Your task
In your answer, set down the records below exactly as they stand, omitting pictures.

Saved entries
* * * * * * *

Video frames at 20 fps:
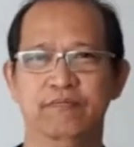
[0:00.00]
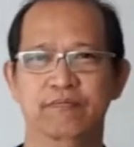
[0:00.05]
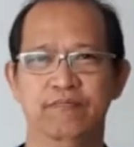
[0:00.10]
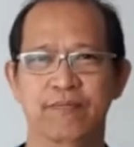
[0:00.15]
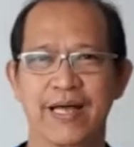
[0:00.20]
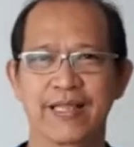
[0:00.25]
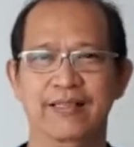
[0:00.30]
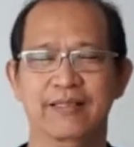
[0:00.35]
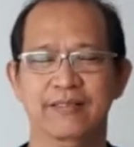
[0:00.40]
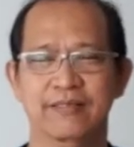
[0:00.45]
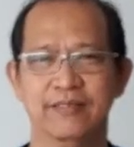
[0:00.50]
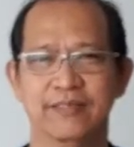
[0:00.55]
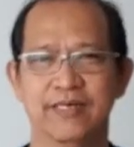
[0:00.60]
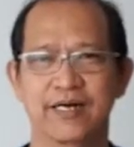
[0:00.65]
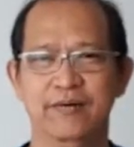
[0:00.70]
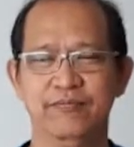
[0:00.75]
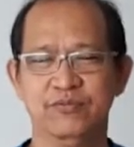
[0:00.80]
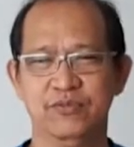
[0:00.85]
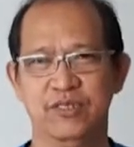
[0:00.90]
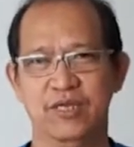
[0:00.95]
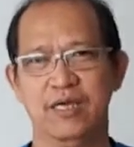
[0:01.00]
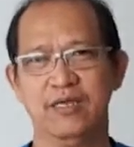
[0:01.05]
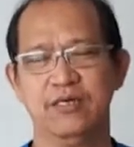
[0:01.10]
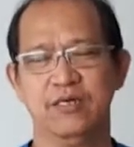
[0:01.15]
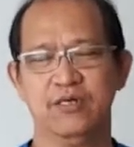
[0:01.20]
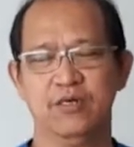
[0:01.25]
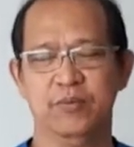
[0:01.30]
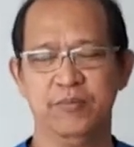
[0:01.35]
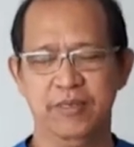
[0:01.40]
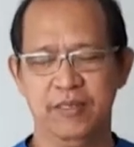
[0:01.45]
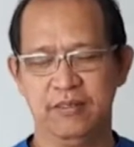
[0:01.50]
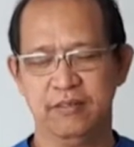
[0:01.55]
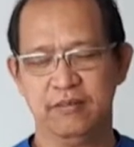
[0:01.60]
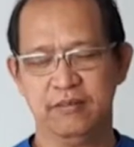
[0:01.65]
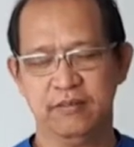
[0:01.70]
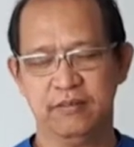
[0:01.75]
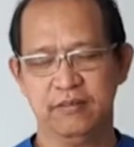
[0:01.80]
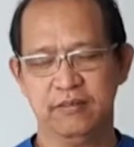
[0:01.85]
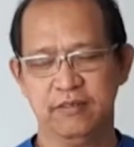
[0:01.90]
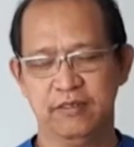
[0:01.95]
But come think of it,
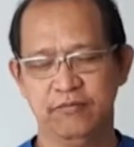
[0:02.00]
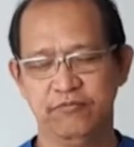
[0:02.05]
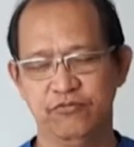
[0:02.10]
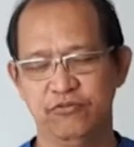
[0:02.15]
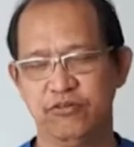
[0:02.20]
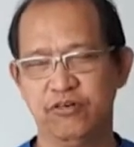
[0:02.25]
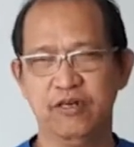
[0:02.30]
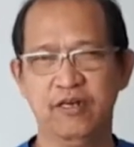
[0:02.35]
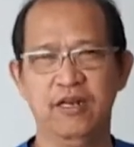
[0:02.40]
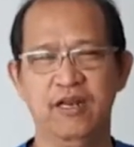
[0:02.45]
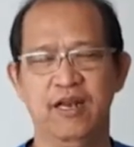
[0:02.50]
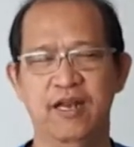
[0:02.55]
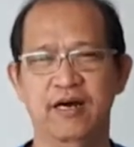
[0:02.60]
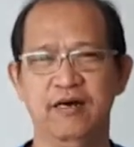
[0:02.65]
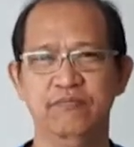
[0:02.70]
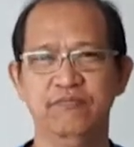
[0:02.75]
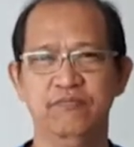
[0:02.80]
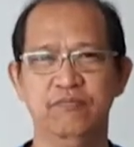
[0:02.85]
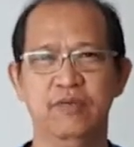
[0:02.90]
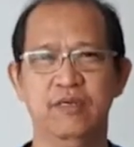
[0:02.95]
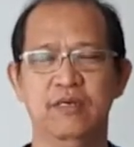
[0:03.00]
if you really love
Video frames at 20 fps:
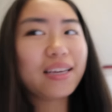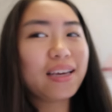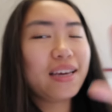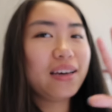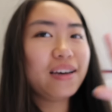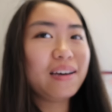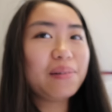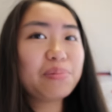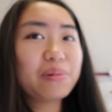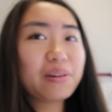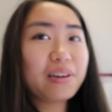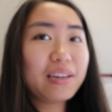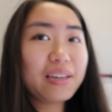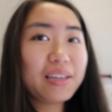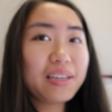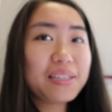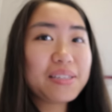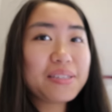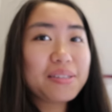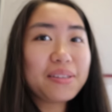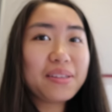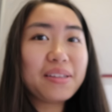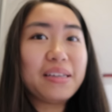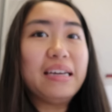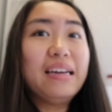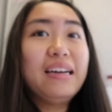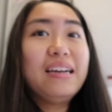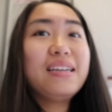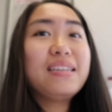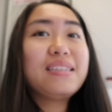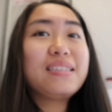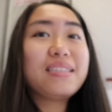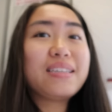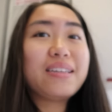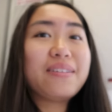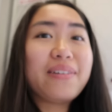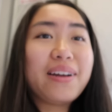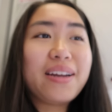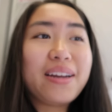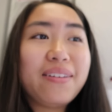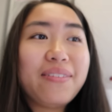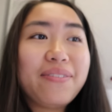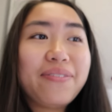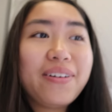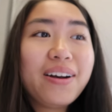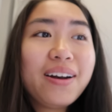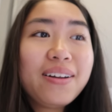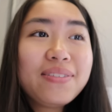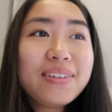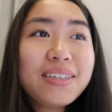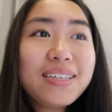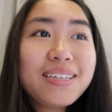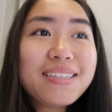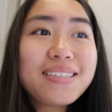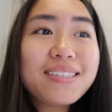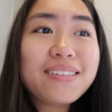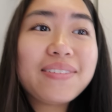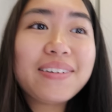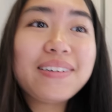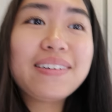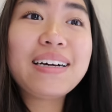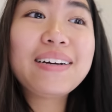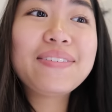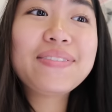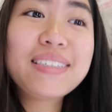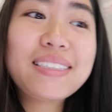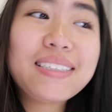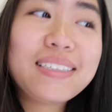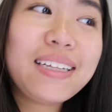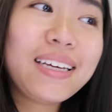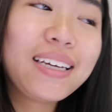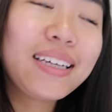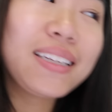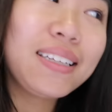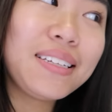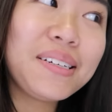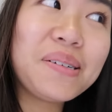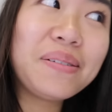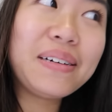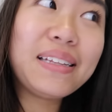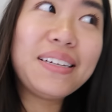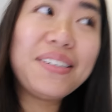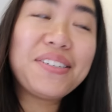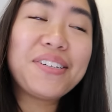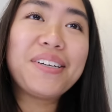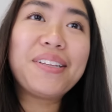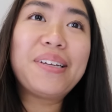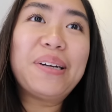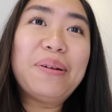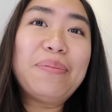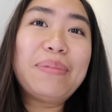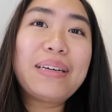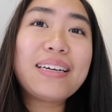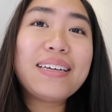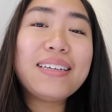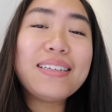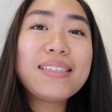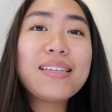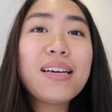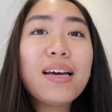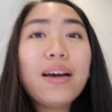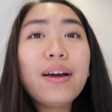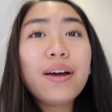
can get upgraded to the seat right in front of us so we don't have to like deal with each other, because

* * * * * * *

Response below
Video frames at 20 fps:
[0:00.00]
[0:00.05]
[0:00.10]
[0:00.15]
[0:00.20]
[0:00.25]
[0:00.30]
[0:00.35]
[0:00.40]
[0:00.45]
[0:00.50]
[0:00.55]
[0:00.60]
[0:00.65]
[0:00.70]
[0:00.75]
[0:00.80]
[0:00.85]
[0:00.90]
[0:00.95]
[0:01.00]
[0:01.05]
[0:01.10]
[0:01.15]
[0:01.20]
[0:01.25]
[0:01.30]
[0:01.35]
[0:01.40]
[0:01.45]
[0:01.50]
[0:01.55]
[0:01.60]
[0:01.65]
[0:01.70]
[0:01.75]
[0:01.80]
[0:01.85]
[0:01.90]
[0:01.95]
But come think of it,
[0:02.00]
[0:02.05]
[0:02.10]
[0:02.15]
[0:02.20]
[0:02.25]
[0:02.30]
[0:02.35]
[0:02.40]
[0:02.45]
[0:02.50]
[0:02.55]
[0:02.60]
[0:02.65]
[0:02.70]
[0:02.75]
[0:02.80]
[0:02.85]
[0:02.90]
[0:02.95]
[0:03.00]
if you really love
Video frames at 20 fps:
can get upgraded to the seat right in front of us so we don't have to like deal with each other, because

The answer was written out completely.